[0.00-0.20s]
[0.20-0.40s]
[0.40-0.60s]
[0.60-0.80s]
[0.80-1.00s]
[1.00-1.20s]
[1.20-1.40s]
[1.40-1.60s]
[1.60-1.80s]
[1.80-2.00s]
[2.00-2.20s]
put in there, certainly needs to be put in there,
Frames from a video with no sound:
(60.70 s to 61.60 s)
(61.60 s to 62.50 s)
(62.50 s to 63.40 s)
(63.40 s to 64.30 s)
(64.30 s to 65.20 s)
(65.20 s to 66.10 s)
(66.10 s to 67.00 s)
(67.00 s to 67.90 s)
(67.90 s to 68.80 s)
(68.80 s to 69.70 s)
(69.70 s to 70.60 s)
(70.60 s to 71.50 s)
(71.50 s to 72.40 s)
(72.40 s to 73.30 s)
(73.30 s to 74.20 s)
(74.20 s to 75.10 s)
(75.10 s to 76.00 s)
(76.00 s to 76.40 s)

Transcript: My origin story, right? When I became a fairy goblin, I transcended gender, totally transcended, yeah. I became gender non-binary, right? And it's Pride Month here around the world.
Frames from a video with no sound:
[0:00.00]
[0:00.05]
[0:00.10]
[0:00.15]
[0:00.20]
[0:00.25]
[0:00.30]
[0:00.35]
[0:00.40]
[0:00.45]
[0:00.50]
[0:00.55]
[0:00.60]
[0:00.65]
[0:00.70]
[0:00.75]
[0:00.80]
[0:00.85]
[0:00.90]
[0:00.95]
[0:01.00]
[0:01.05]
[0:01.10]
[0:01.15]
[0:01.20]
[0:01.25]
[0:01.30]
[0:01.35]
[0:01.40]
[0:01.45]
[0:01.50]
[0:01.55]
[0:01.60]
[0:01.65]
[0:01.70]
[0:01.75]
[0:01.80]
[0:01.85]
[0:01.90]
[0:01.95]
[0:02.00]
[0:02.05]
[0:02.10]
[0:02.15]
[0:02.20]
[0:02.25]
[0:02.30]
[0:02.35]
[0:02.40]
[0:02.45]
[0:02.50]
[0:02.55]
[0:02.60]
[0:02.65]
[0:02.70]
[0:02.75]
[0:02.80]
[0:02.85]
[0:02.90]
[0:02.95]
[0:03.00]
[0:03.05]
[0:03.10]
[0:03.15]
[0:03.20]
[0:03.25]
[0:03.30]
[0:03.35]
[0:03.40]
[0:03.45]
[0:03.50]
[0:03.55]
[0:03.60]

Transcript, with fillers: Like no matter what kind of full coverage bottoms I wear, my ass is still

Exercise goal
Without omitting anything, output the data verbatim.

Reply to the task
[0.00-0.20s]
[0.20-0.40s]
[0.40-0.60s]
[0.60-0.80s]
[0.80-1.00s]
[1.00-1.20s]
[1.20-1.40s]
[1.40-1.60s]
[1.60-1.80s]
[1.80-2.00s]
[2.00-2.20s]
put in there, certainly needs to be put in there,
Frames from a video with no sound:
(60.70 s to 61.60 s)
(61.60 s to 62.50 s)
(62.50 s to 63.40 s)
(63.40 s to 64.30 s)
(64.30 s to 65.20 s)
(65.20 s to 66.10 s)
(66.10 s to 67.00 s)
(67.00 s to 67.90 s)
(67.90 s to 68.80 s)
(68.80 s to 69.70 s)
(69.70 s to 70.60 s)
(70.60 s to 71.50 s)
(71.50 s to 72.40 s)
(72.40 s to 73.30 s)
(73.30 s to 74.20 s)
(74.20 s to 75.10 s)
(75.10 s to 76.00 s)
(76.00 s to 76.40 s)

Transcript: My origin story, right? When I became a fairy goblin, I transcended gender, totally transcended, yeah. I became gender non-binary, right? And it's Pride Month here around the world.
Frames from a video with no sound:
[0:00.00]
[0:00.05]
[0:00.10]
[0:00.15]
[0:00.20]
[0:00.25]
[0:00.30]
[0:00.35]
[0:00.40]
[0:00.45]
[0:00.50]
[0:00.55]
[0:00.60]
[0:00.65]
[0:00.70]
[0:00.75]
[0:00.80]
[0:00.85]
[0:00.90]
[0:00.95]
[0:01.00]
[0:01.05]
[0:01.10]
[0:01.15]
[0:01.20]
[0:01.25]
[0:01.30]
[0:01.35]
[0:01.40]
[0:01.45]
[0:01.50]
[0:01.55]
[0:01.60]
[0:01.65]
[0:01.70]
[0:01.75]
[0:01.80]
[0:01.85]
[0:01.90]
[0:01.95]
[0:02.00]
[0:02.05]
[0:02.10]
[0:02.15]
[0:02.20]
[0:02.25]
[0:02.30]
[0:02.35]
[0:02.40]
[0:02.45]
[0:02.50]
[0:02.55]
[0:02.60]
[0:02.65]
[0:02.70]
[0:02.75]
[0:02.80]
[0:02.85]
[0:02.90]
[0:02.95]
[0:03.00]
[0:03.05]
[0:03.10]
[0:03.15]
[0:03.20]
[0:03.25]
[0:03.30]
[0:03.35]
[0:03.40]
[0:03.45]
[0:03.50]
[0:03.55]
[0:03.60]

Transcript, with fillers: Like no matter what kind of full coverage bottoms I wear, my ass is still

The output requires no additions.